Patients received VEN ramp-up on an inpatient or outpatient basis per treating physician discretion. Starting dose of VEN and HMA was determined by the treating physician. Dose adjustments for drug interactions, most commonly with antifungals, are presented. Specifically, VEN 200 mg combined with moderate CYP3A4 inhibitors (fluconazole or isavuconazole) or VEN 100 mg combined with strong CYP3A4 inhibitors (posaconazole or voriconazole) were categorized as a target dose of 400 mg. Final VEN dose and duration was defined as the dose and duration the patient was receiving at last follow-up. HMA dose reductions were defined as any dose and schedule below the standard azacitidine 75 mg/m² daily for 7 days every 28 days, or decitabine 20 mg/m² daily for 5 days every 28 days. No patients received oral decitabine/cedazuridine.

OS was the primary end point and defined as the number of days from first dose of VEN and HMA to the date of last follow-up or death. Secondary end points included composite CR (CRc) rate (complete remission or complete remission with partial hematologic recovery or CRi), median VEN dose and duration during cycle 1 and at last follow-up (final VEN dose and duration), VEN-HMA cycle length, and the rate of HMA dose reduction. Safety outcomes included rates of treatment-emergent grade 3 or higher anemia, thrombocytopenia, neutropenia, and febrile neutropenia. All patients were included in the survival, response (CRc) rate, and safety analyses by the intention-to-treat (ITT) principle. In a response-evaluable analysis of CRc, patients who did not have at least 1 bone marrow biopsy assessment after VEN-HMA treatment was started were excluded, unless they had evidence of disease progression in the peripheral blood before first bone marrow biopsy assessment.

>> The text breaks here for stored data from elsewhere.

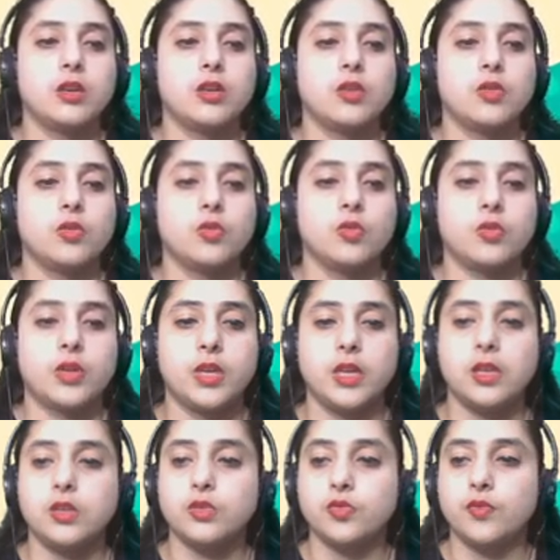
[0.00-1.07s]
Okay,
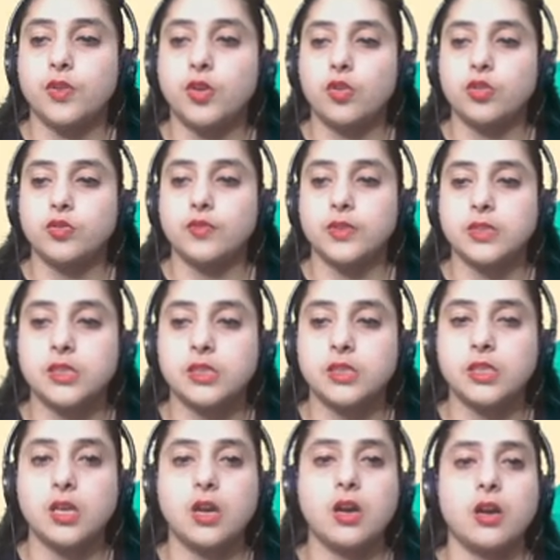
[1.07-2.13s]
so we got 1
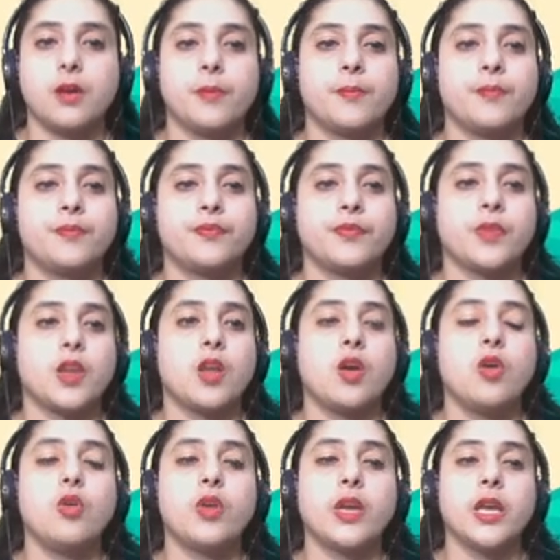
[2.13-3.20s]
star.
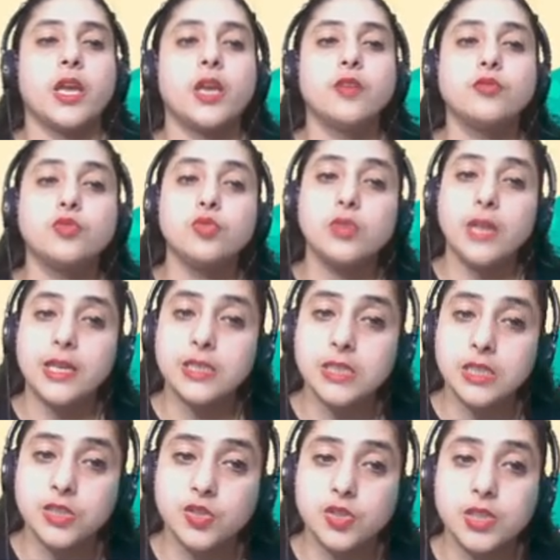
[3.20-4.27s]
Okay, if 2 lines
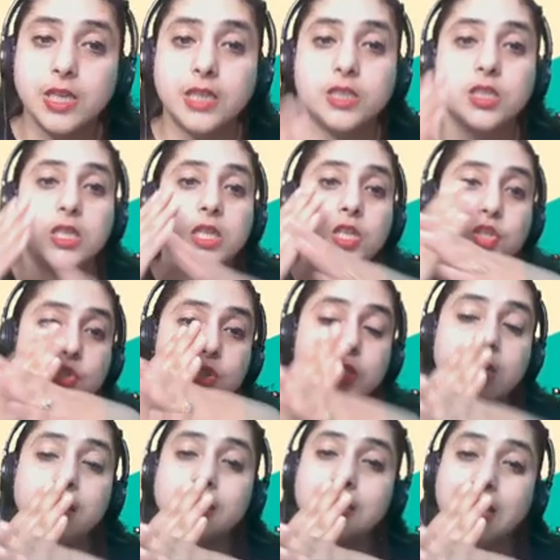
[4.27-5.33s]
intersect each other
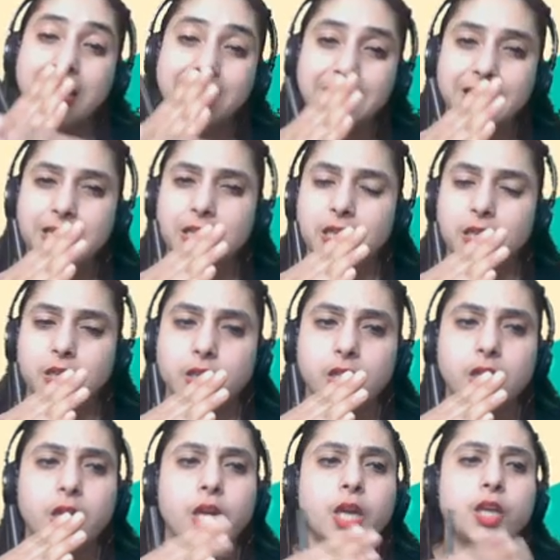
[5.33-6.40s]
at 90 degree,
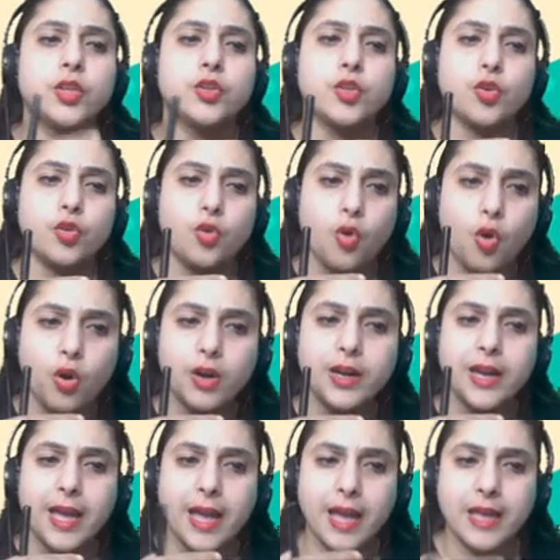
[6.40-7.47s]
they are called
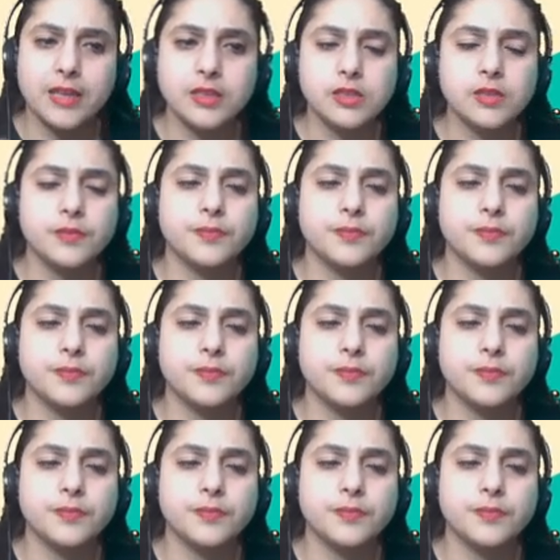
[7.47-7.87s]
as,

Baseline characteristics were analyzed for OS and CRc rate using χ²/Fisher exact test for categorical variables. For CRc analysis, both the ITT and response-evaluable populations were reported. All patients (ITT) were assessed for OS and safety. OS was defined as the time from first dose of VEN and HMA to death, event-free patients were censored at the date of last follow-up. OS was estimated by Kaplan-Meier method and associations with prognostic factors assessed by log-rank test. Cox proportional hazard regression model for OS, and logistic regression analysis for CRc rate, were performed. Multivariate analysis (MVA) was performed with variable selection based on literature review and the univariable analysis results, using entry/stepwise backward selection. For MVA, variables with P < .1 remained in the final model for Cox regression, and P < .2 for logistic regression to assess the association between clinically meaningful prognostic factors and OS and CRc rate, respectively. Variables analyzed in MVA for CRc included: ECOG PS, disease status at diagnosis, VEN duration in the first cycle, and TP53 mutation/complex karyotype. Logistic regression analysis of CRc was performed in patients with a response assessment. Cox models for OS included the following variables: ECOG PS, European LeukemiaNet 2017 (ELN 2017) risk, disease status at diagnosis, VEN dose and duration at last follow-up, and TP53 mutation/complex karyotype. Results are reported as hazard ratios (HRs) or odds ratios (ORs) with 95% confidence intervals (95% CIs). Statistical significance was set at a threshold of P < .05. All analysis was conducted using SAS version 9.4 for Windows (SAS Institute Inc, Cary, NC).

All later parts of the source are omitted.